(Saved entries)
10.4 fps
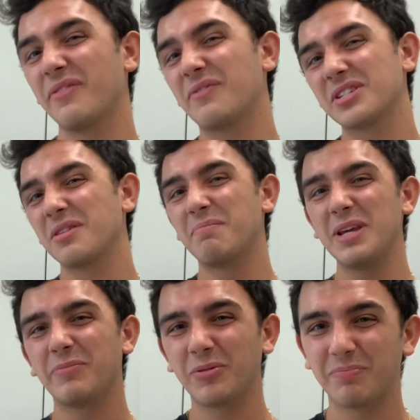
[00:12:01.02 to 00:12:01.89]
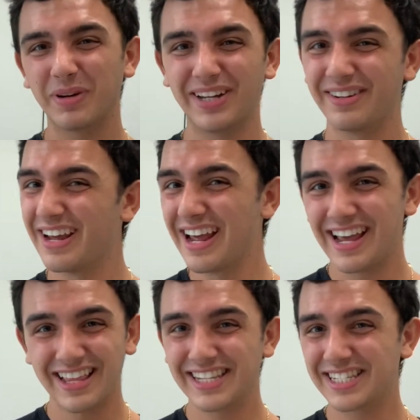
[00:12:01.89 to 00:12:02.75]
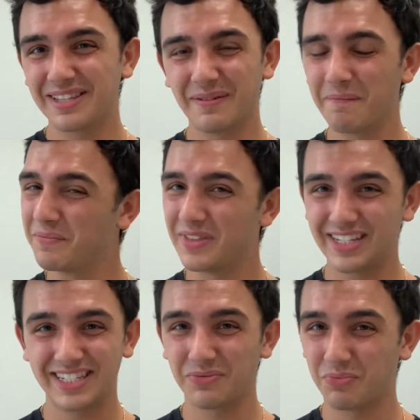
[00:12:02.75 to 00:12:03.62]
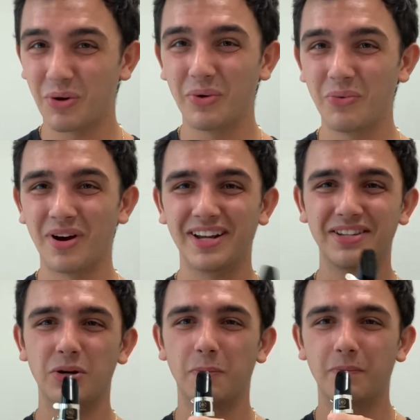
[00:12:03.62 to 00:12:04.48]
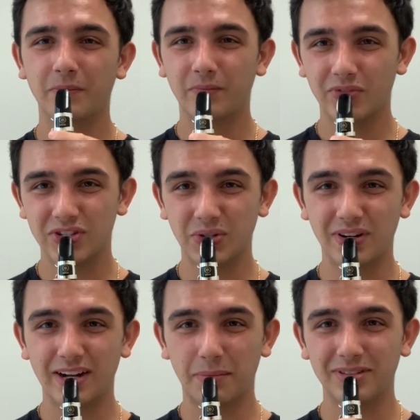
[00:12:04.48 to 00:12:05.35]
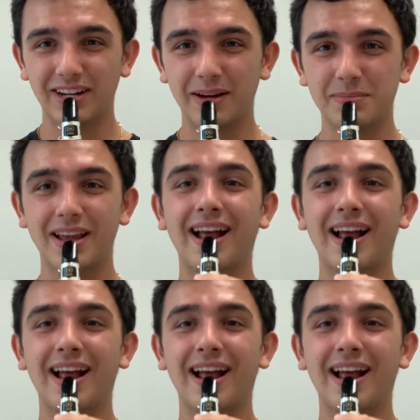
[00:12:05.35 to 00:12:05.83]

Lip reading: for some people, but this is what we want to do. So do it a couple times.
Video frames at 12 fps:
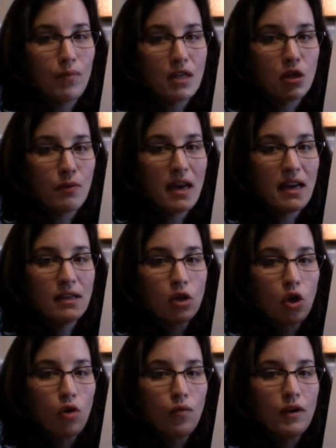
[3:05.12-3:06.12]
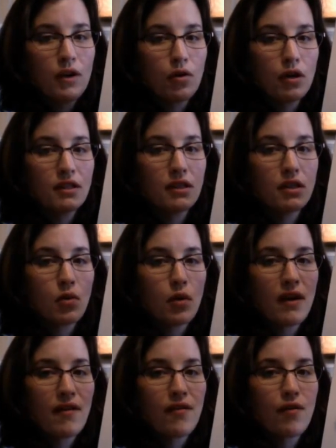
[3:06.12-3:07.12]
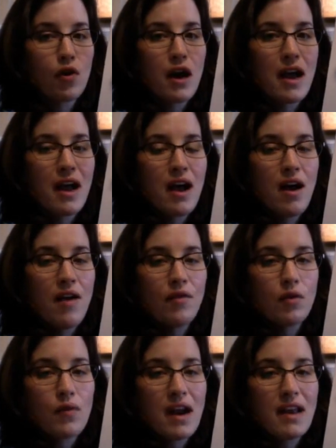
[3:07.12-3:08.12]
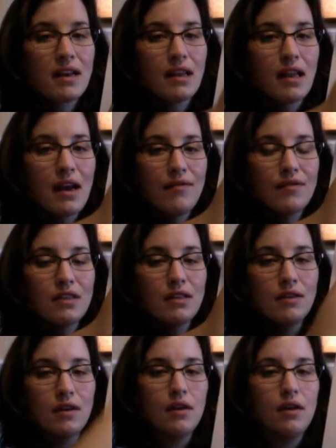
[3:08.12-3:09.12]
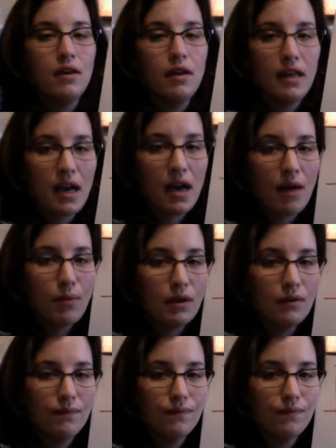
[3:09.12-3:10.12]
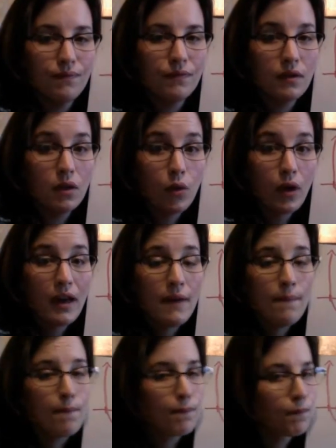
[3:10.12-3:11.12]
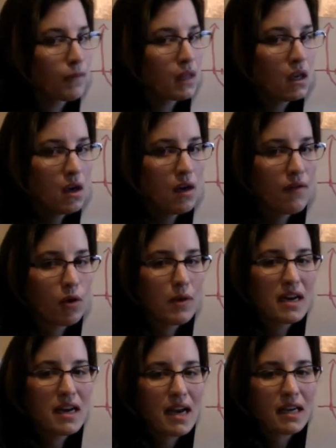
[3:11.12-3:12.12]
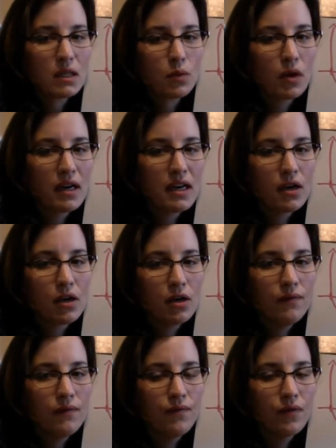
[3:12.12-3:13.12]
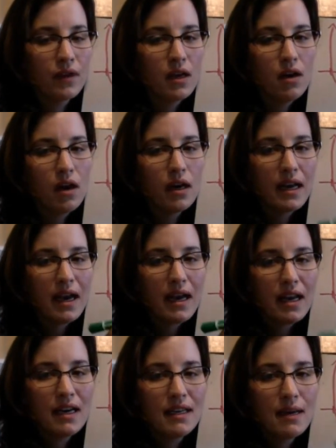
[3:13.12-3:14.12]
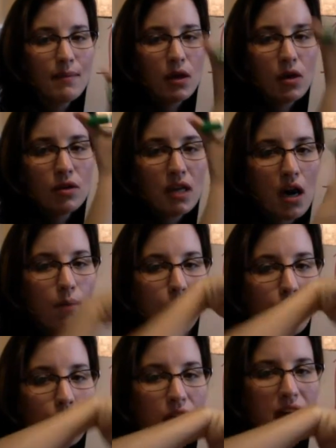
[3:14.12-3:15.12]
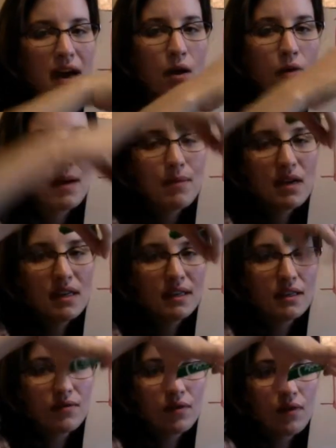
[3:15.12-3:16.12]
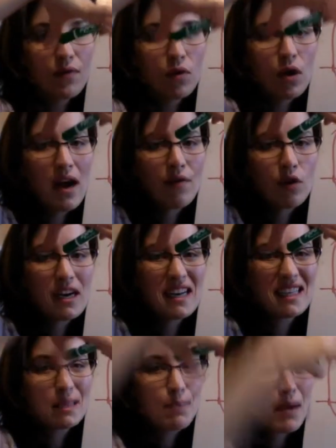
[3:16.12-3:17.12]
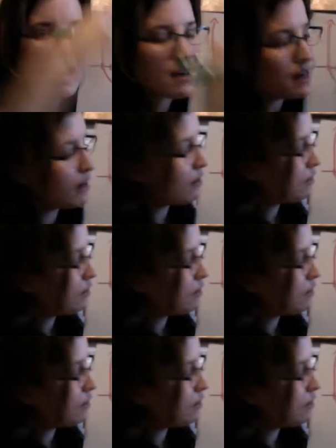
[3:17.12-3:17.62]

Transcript: My domain is all real because it's going forever right and left and up. Okay? For my next one here, again, anytime it goes up or down, that means it's forever expanding.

■ PROBLEM STATEMENT: Every record above should be transcribed exactly; the pictures stay out of the copy.

■ RESULT:
10.4 fps
[00:12:01.02 to 00:12:01.89]
[00:12:01.89 to 00:12:02.75]
[00:12:02.75 to 00:12:03.62]
[00:12:03.62 to 00:12:04.48]
[00:12:04.48 to 00:12:05.35]
[00:12:05.35 to 00:12:05.83]

Lip reading: for some people, but this is what we want to do. So do it a couple times.
Video frames at 12 fps:
[3:05.12-3:06.12]
[3:06.12-3:07.12]
[3:07.12-3:08.12]
[3:08.12-3:09.12]
[3:09.12-3:10.12]
[3:10.12-3:11.12]
[3:11.12-3:12.12]
[3:12.12-3:13.12]
[3:13.12-3:14.12]
[3:14.12-3:15.12]
[3:15.12-3:16.12]
[3:16.12-3:17.12]
[3:17.12-3:17.62]

Transcript: My domain is all real because it's going forever right and left and up. Okay? For my next one here, again, anytime it goes up or down, that means it's forever expanding.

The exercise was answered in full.